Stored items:
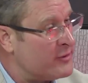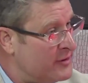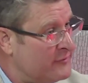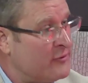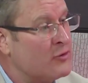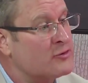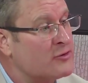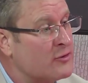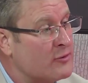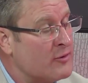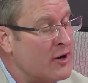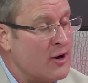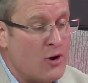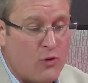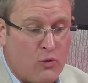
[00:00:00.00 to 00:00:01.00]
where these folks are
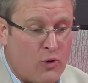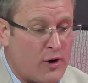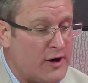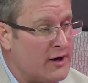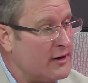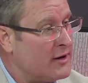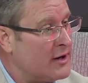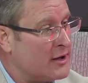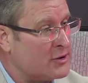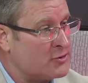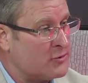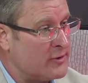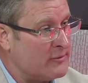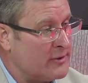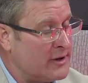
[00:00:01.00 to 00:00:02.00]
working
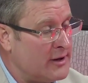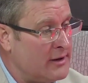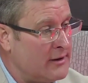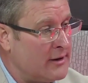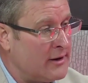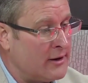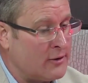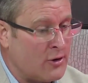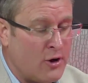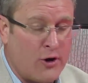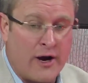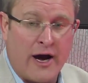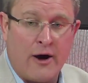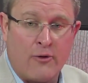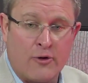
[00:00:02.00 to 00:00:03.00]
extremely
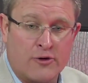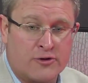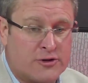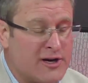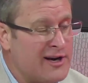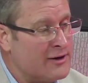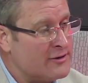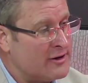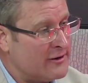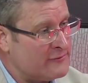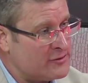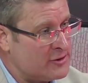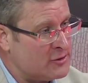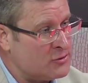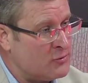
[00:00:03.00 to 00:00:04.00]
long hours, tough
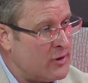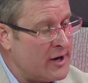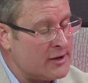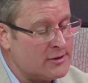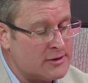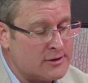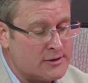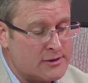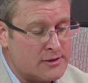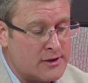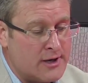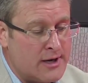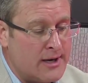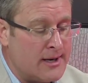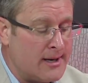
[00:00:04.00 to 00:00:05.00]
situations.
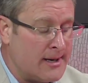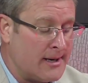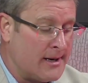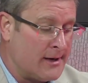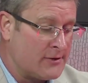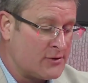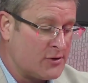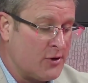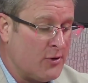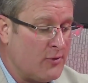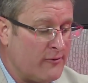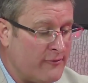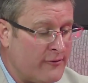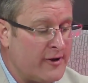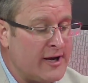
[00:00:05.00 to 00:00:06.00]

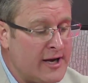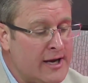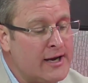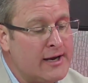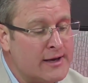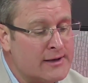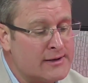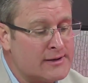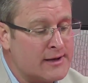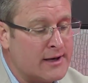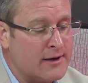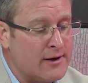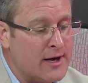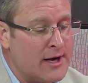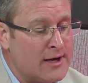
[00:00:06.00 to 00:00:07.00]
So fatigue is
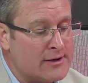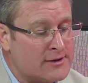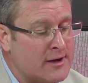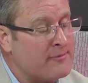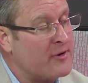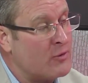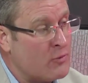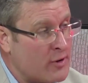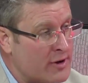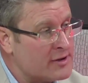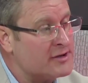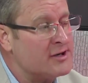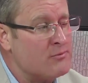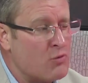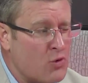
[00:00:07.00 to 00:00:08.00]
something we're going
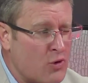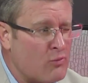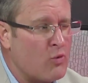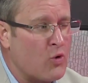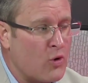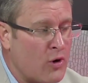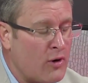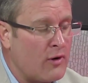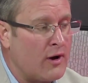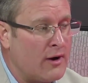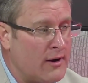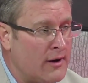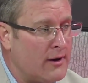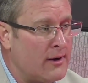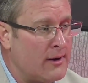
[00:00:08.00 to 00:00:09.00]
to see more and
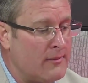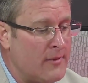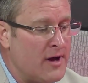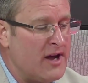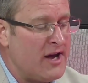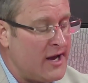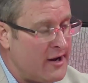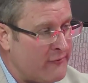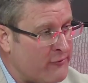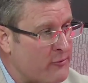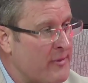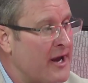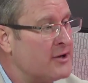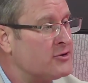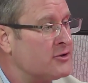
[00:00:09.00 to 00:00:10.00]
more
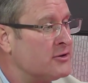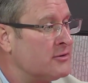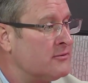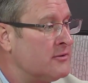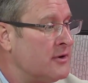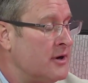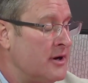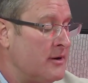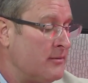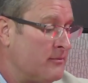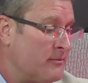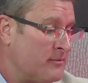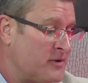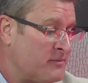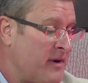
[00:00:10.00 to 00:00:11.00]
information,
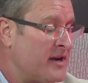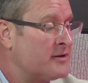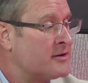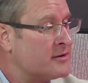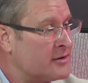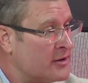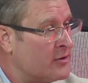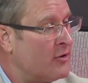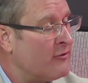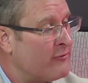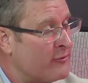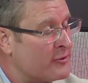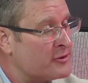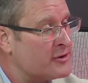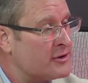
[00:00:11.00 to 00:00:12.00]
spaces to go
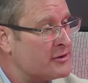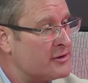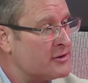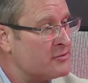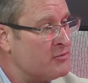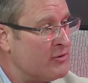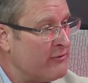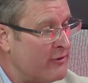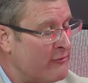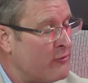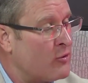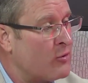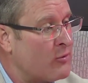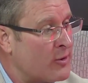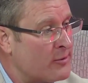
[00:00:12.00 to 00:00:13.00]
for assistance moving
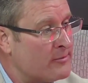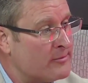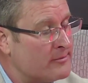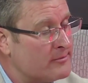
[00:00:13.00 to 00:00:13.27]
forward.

## Task details
The entries above are to be copied exactly, with every picture left out.

## Answer area
[00:00:00.00 to 00:00:01.00]
where these folks are
[00:00:01.00 to 00:00:02.00]
working
[00:00:02.00 to 00:00:03.00]
extremely
[00:00:03.00 to 00:00:04.00]
long hours, tough
[00:00:04.00 to 00:00:05.00]
situations.
[00:00:05.00 to 00:00:06.00]

[00:00:06.00 to 00:00:07.00]
So fatigue is
[00:00:07.00 to 00:00:08.00]
something we're going
[00:00:08.00 to 00:00:09.00]
to see more and
[00:00:09.00 to 00:00:10.00]
more
[00:00:10.00 to 00:00:11.00]
information,
[00:00:11.00 to 00:00:12.00]
spaces to go
[00:00:12.00 to 00:00:13.00]
for assistance moving
[00:00:13.00 to 00:00:13.27]
forward.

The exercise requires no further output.